Phoebe Beasley

Uncanny Details

Barack Obama, Bill Clinton, George H.W. Bush, and Oprah Winfrey count themselves among the admirers of Phoebe Beasley, University of La Verne's 2019 Artist-in-Residence.

Phoebe Beasley once made Oprah Winfrey cry.

Winfrey’s longtime partner, Stedman Graham, had commissioned the mixed-media artist, who is the University of La Verne’s 2019 artist-in-residence, to create an artwork as a gift.

When the two women first met to discuss the project, Beasley described her visual idea: a tableau from Oprah’s childhood, accompanied by her grandparents.

Winfrey’s eyes filled with tears.

With only a few photos to use as reference, Beasley had drawn inspiration mostly from intuition. Yet her words conjured up an uncannily accurate representation, including details the megastar had never discussed publicly.

Winfrey became an avid collector and supporter of Beasley’s work—as have other famous people like Shonda Rhimes, Samuel L. Jackson, Keenan Ivory Wayans, Tyler Perry, and the late Maya Angelou.

Painter of Presidents

Beasley is the only artist in history to have received the Presidential Seal for two separate commissions: the 1989 inauguration of President George H.W. Bush, and President Bill Clinton’s inauguration in 1993.

Phoebe Beasley, Damairis Lao, Shyonta Glothon with students
Students Damairis Lao, left, and Shyonta Glothon, right, worked collaboratively with mixed-media artist Phoebe Beasley on a rendition of Beasley’s Class of ’33.

She was one of 44 artists asked to participate in the 2012 traveling exhibition Visions of Our 44th President, honoring President Barack Obama.

While her credentials are impressive, it isn’t the list of famous patrons that defines Beasley as an artist. Rather, it is the profound impact that her work has on many who encounter it—channeling her deep empathy and caring for her subjects.

Beasley has been active since the 1960s. Her collages employ a mix of painting, drawing, and found materials to conjure vivid scenes of everyday life. Fragments of utilitarian objects—skirts, boxes, a radio, a fishing rod and reel—combine with her expressive marks to evoke a familiar, lived-in feel on the canvas.

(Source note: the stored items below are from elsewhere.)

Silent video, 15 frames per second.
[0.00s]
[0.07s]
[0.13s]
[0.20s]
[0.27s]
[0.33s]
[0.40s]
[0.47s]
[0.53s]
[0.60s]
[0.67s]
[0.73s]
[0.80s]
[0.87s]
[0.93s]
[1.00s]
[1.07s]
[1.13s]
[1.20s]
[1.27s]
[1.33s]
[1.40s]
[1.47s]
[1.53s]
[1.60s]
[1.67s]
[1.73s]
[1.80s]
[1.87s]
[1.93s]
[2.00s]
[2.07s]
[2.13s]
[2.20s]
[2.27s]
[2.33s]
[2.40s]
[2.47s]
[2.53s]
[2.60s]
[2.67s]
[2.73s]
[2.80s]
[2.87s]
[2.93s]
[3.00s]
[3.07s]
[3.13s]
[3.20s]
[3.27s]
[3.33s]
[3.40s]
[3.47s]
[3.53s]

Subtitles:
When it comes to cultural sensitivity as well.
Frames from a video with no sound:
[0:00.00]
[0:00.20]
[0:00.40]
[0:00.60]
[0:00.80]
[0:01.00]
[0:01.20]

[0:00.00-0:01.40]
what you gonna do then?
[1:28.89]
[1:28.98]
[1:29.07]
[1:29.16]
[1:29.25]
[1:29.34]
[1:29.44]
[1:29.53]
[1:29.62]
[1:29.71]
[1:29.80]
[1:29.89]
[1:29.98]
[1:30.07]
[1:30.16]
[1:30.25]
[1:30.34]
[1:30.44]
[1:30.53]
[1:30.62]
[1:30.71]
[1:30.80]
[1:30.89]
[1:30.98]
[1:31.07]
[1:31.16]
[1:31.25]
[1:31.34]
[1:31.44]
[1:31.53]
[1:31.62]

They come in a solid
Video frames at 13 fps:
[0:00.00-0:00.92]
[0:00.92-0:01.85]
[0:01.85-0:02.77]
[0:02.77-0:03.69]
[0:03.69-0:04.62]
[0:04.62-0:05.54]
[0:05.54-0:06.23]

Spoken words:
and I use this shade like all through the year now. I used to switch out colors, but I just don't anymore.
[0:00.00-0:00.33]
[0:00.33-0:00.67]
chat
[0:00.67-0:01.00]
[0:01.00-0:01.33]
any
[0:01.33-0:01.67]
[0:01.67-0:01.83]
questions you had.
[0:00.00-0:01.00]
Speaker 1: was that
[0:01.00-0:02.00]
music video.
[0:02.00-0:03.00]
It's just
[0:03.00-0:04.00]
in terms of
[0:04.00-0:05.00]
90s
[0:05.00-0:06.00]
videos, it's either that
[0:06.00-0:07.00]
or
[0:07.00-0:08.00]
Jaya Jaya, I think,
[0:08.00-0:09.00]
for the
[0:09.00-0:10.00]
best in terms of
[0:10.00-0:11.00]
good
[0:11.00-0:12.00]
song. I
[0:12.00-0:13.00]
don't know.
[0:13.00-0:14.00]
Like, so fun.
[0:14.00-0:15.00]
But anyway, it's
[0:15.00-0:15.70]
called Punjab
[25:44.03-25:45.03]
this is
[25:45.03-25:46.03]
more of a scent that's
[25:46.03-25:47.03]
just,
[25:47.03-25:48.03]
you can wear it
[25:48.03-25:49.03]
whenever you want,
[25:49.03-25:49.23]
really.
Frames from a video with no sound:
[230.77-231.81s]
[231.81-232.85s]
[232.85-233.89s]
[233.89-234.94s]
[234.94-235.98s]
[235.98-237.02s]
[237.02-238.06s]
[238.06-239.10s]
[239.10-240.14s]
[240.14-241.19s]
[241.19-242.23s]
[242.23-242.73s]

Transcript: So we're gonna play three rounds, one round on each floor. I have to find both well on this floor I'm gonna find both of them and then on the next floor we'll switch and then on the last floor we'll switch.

Beasley also creates abstract works. These pieces show her mastery of the two-dimensional medium and pay homage to her modern and contemporary influences, which range from hard-edge painting to Robert Rauschenberg. She makes sculptures in the great tradition of California assemblage, artfully arranging found objects that she imbues with symbolic meaning.

Beasley Shows at Harris Gallery

Beasley’s works were on display at the University of La Verne’s Harris Gallery from March 18 through May 17, 2019. The exhibition followed a two-week, on-campus residency in January, during which Beasley created new artworks, collaborated with two student interns, and conferred with students and faculty.

She was particularly excited about using technology, such as oversize and 3D printers in the Wilson Library’s Makerspace. She focused on creating an enlarged, mounted edition of Class of ’33, which would form the centerpiece of the exhibition. Both the exhibition and the residency were supported in part by university donors and ardent art patrons Brenda and Bill Galloway.

Reflecting on her long career and large body of work, Beasley speaks fondly of the pieces portraying people, their accomplishments, histories, and communities.

Asked what makes her happiest, she pauses for a moment to consider her answer.

“It’s when collectors tell me that I’m a part of their home,” Beasley said. “That they see my work every day and look for new things in it. Since I don’t have kids, my work is my legacy.”